1770-06-17, de Pierre Michel Hennin à Gabriel Rigot.

Monsieur,

Si je vous presse sur l'affaire qui s'est passée aujourd'hui à la porte de Cornavin c'est que je crains qu'elle n'aille plus loin et qu'en la joignant à d'autres elle ne produise un mauvais effet.
Il y avoit un très grand nombre de témoins entre autres Vaucher le Charpentier, deux garçons de Verrat, boucher, mon cocher, le domestique de ma soeur. Le sergent a bourré l'homme de M. de Voltaire et le visiteur en sortant a dit, il faut l'envoyer en prison, c'est bien la peine de le ménager, il appartient à ce B . . . de Voltaire &c. Le sergent a renchéri sur ces expressions. Il vous sera facile de trouver les témoins et n'y eut il que les soldats vous n'en manquerez pas. Aureste, Monsieur, croyez que j'ai de fortes raisons pour vous prier de traiter cette affaire avec sévérité et promptitude. Vous me ferez plaisir aussi d'employer un autre Auditeur que M. de Tournes. Je ne dois pas vous cacher que l'amitié que j'ai pour lui m'a seule empêché de vous dire que plusieurs François que vous lui avez addressés se sont plaints de sa hauteur et de la dureté de ses propos.
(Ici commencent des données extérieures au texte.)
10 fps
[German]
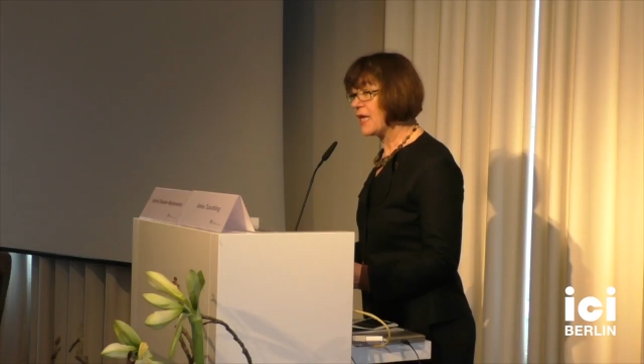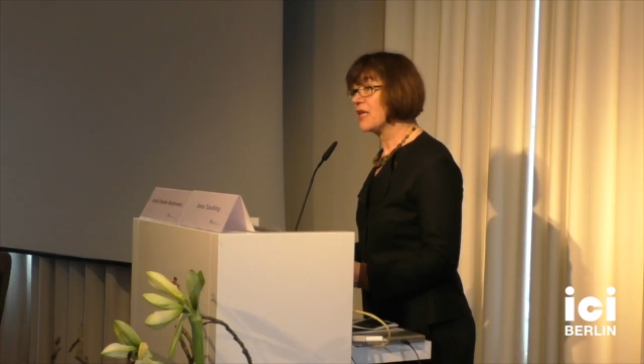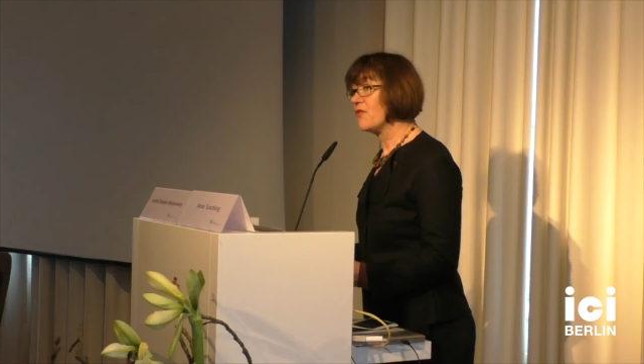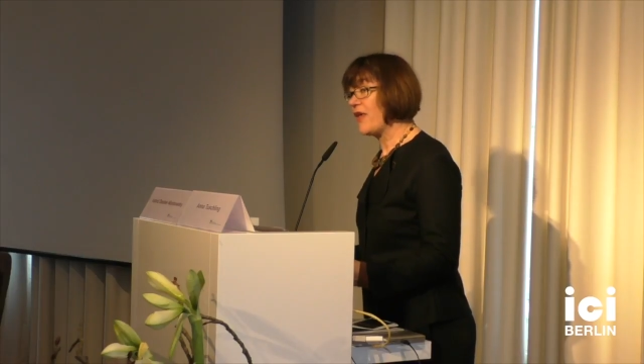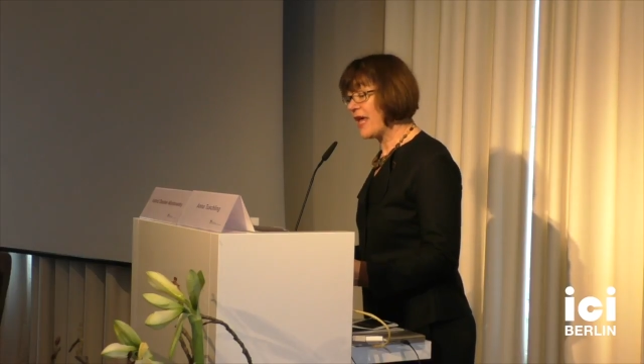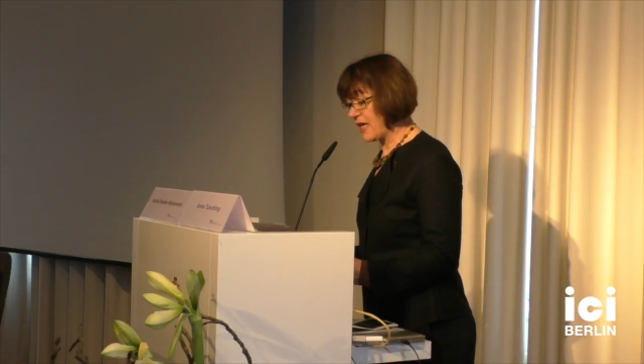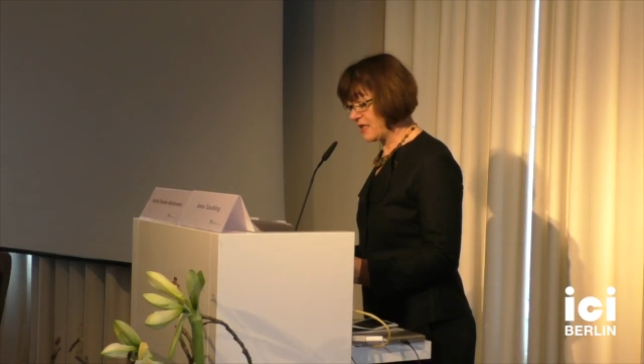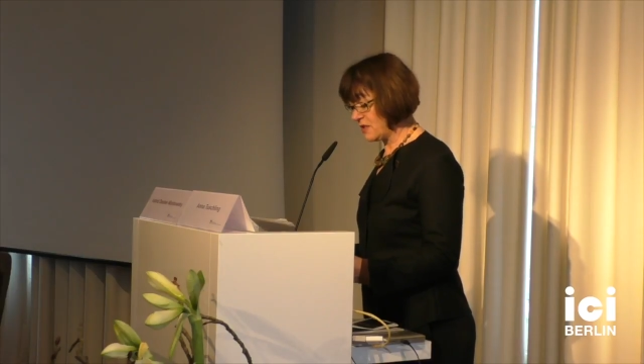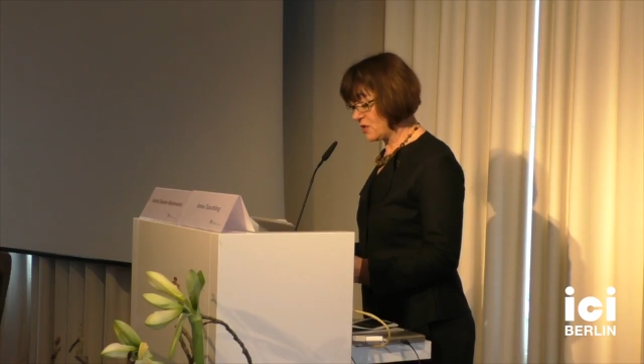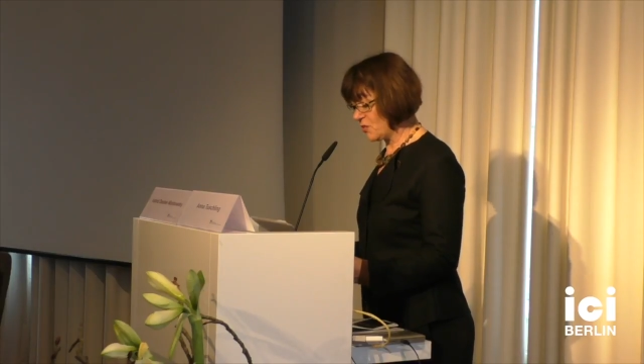quer
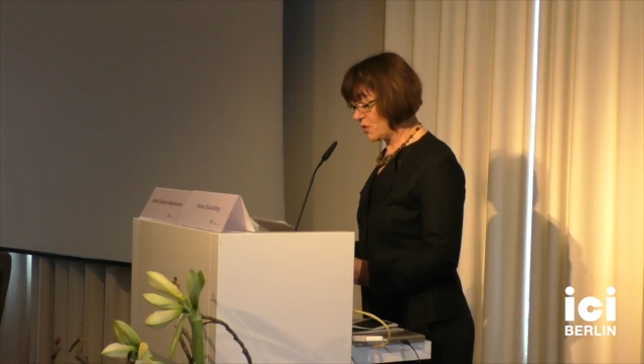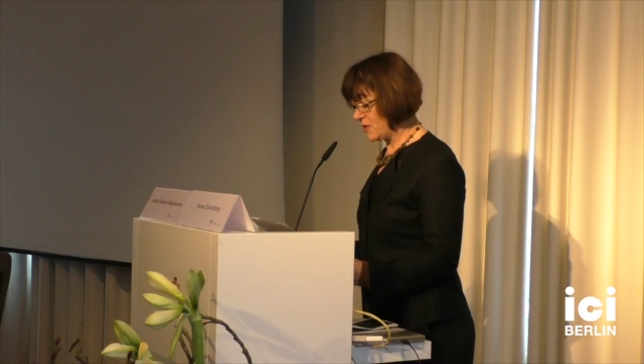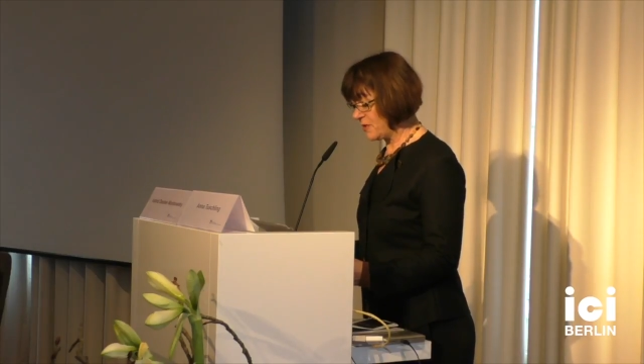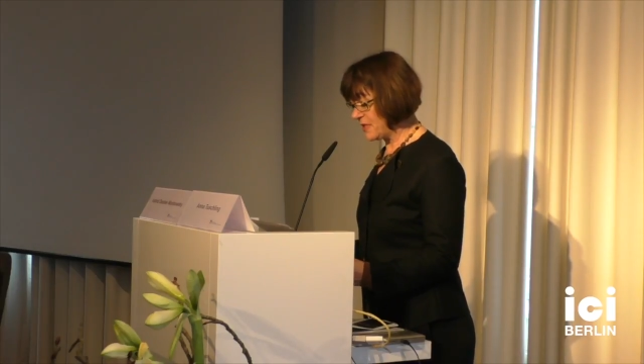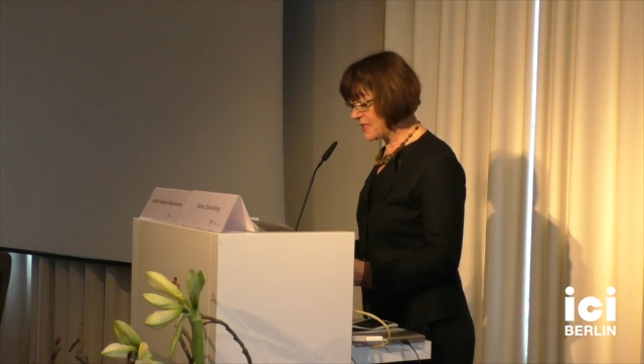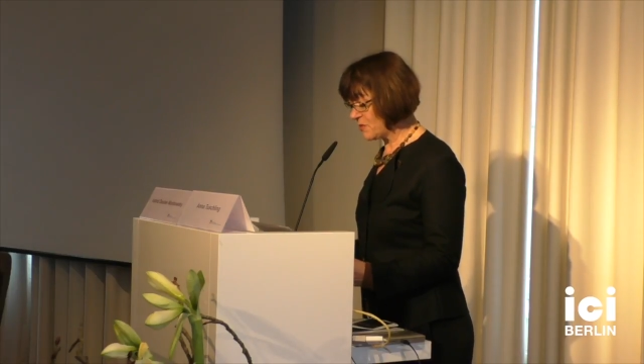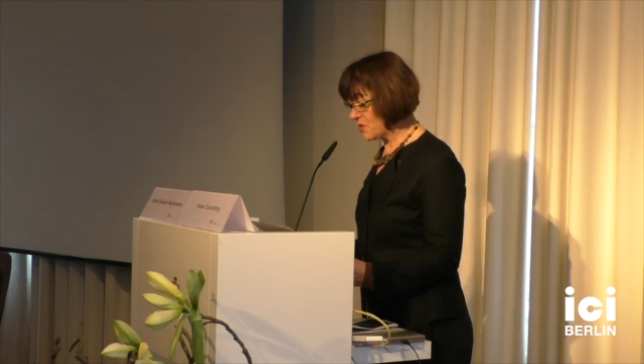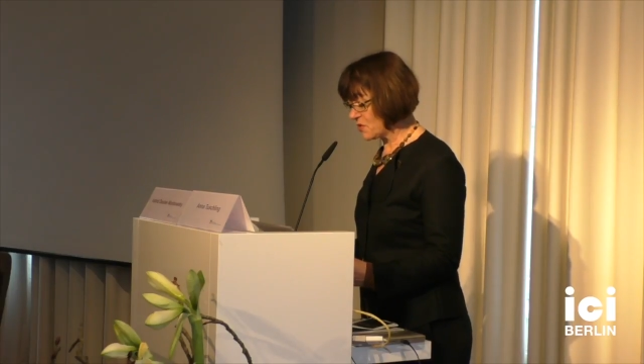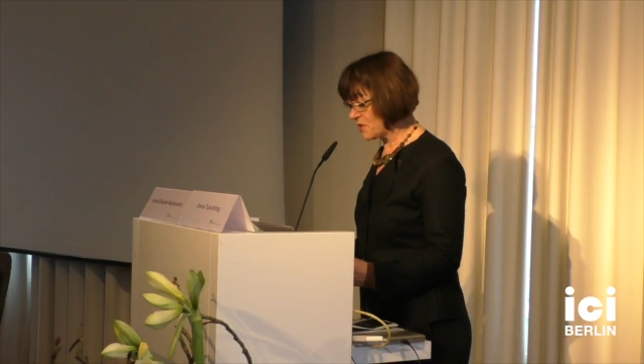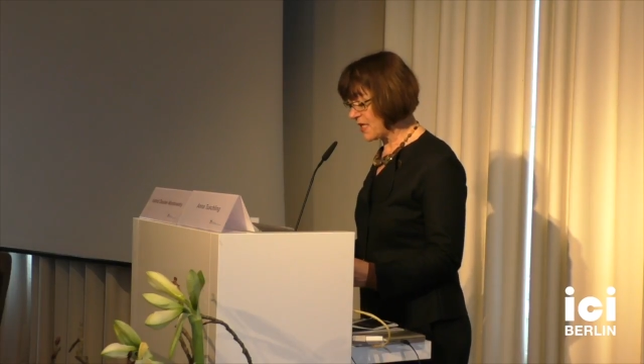zum
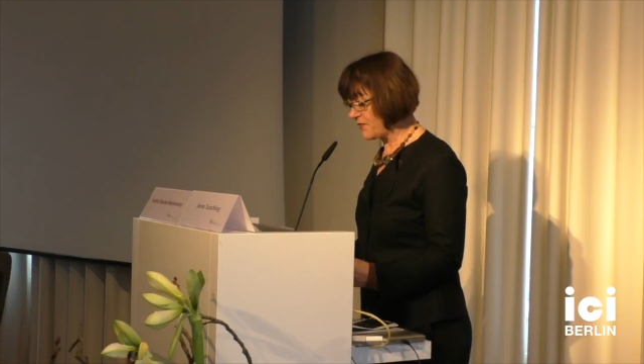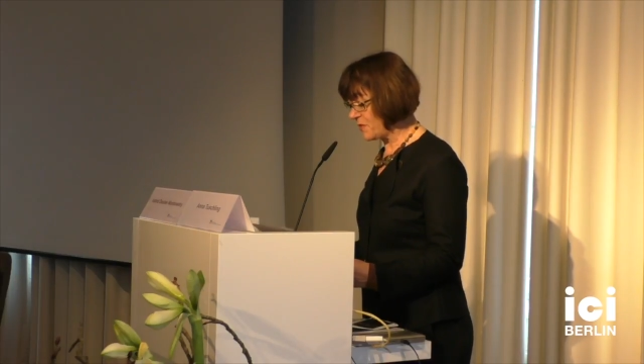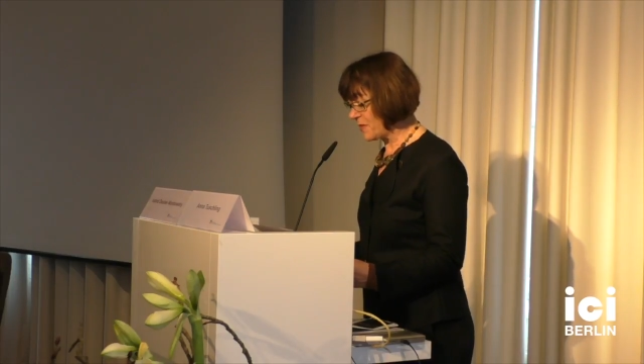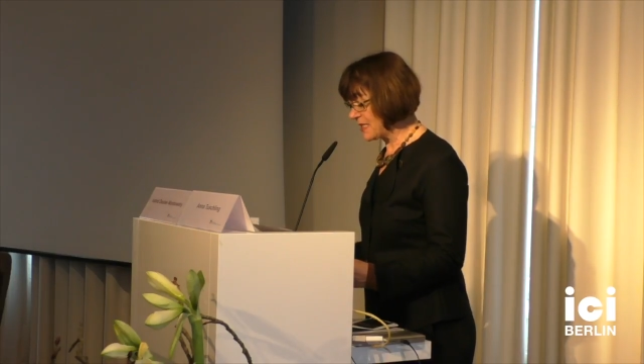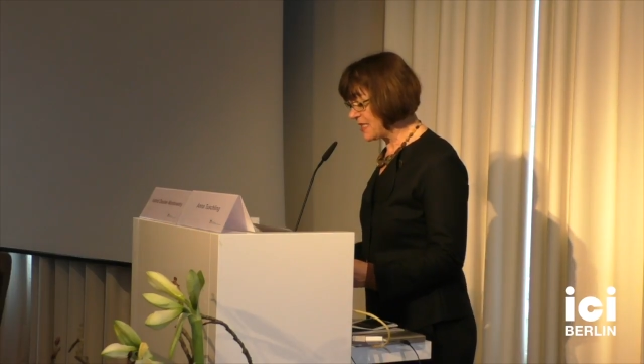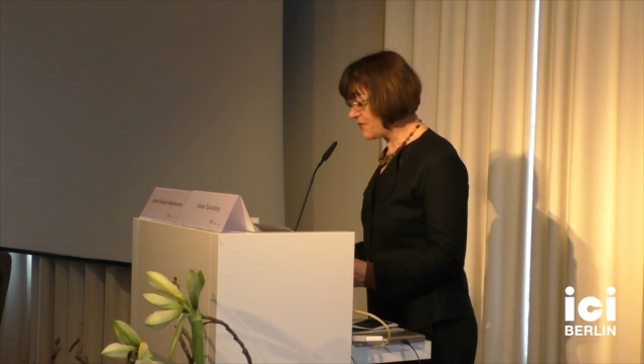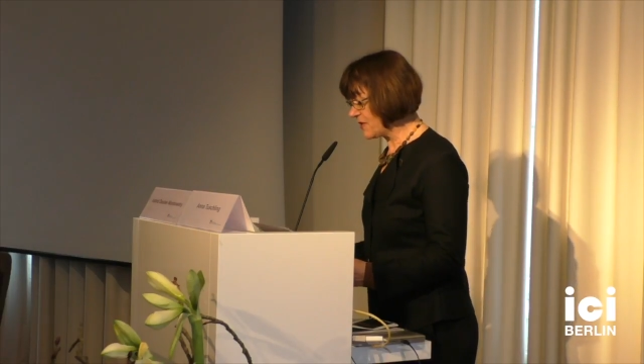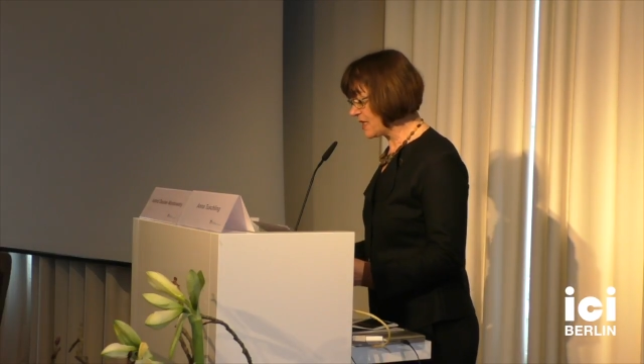Optimismus und affirmativen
Il est moins dans le cas que personne de s'exposer à des plaintes de ma part et vous lui rendrez service en chargeant un autre de cette affaire cy.

J'ay l'honneur d'être avec la considération la plus distinguée

Monsieur

votre très humble et très obéissant serviteur

Hennin

Il y avoit plus de 30 témoins à la porte et sûrement on en connoitra quelqu'un.